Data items
○ ○ ○ ○ ○ ○ ○

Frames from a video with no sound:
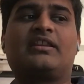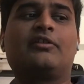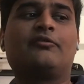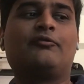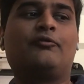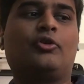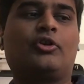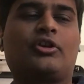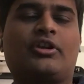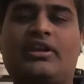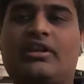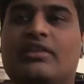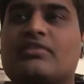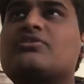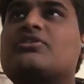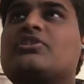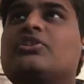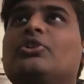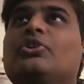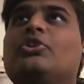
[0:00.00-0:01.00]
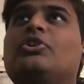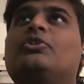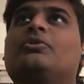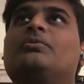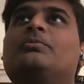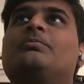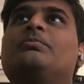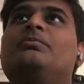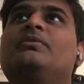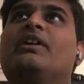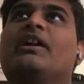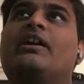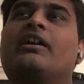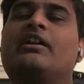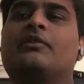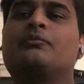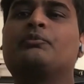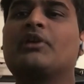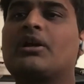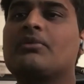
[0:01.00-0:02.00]
I think for an NGO,
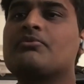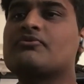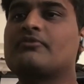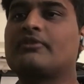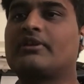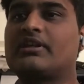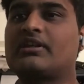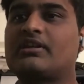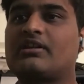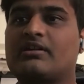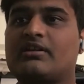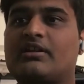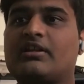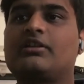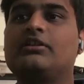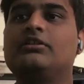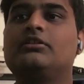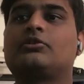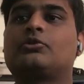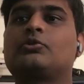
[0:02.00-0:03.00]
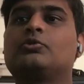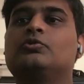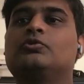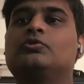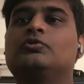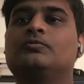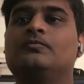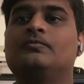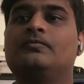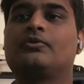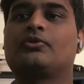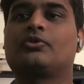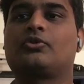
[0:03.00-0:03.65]
it becomes very critical to,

○ ○ ○ ○ ○ ○ ○

**Work instructions:**
Every line from the one holding "[0:00.00-0:01.00]" through the final line of the data above is to be reproduced exactly, both ends included, with the pictures left out.

**Answer to the exercise:**
[0:00.00-0:01.00]
[0:01.00-0:02.00]
I think for an NGO,
[0:02.00-0:03.00]
[0:03.00-0:03.65]
it becomes very critical to,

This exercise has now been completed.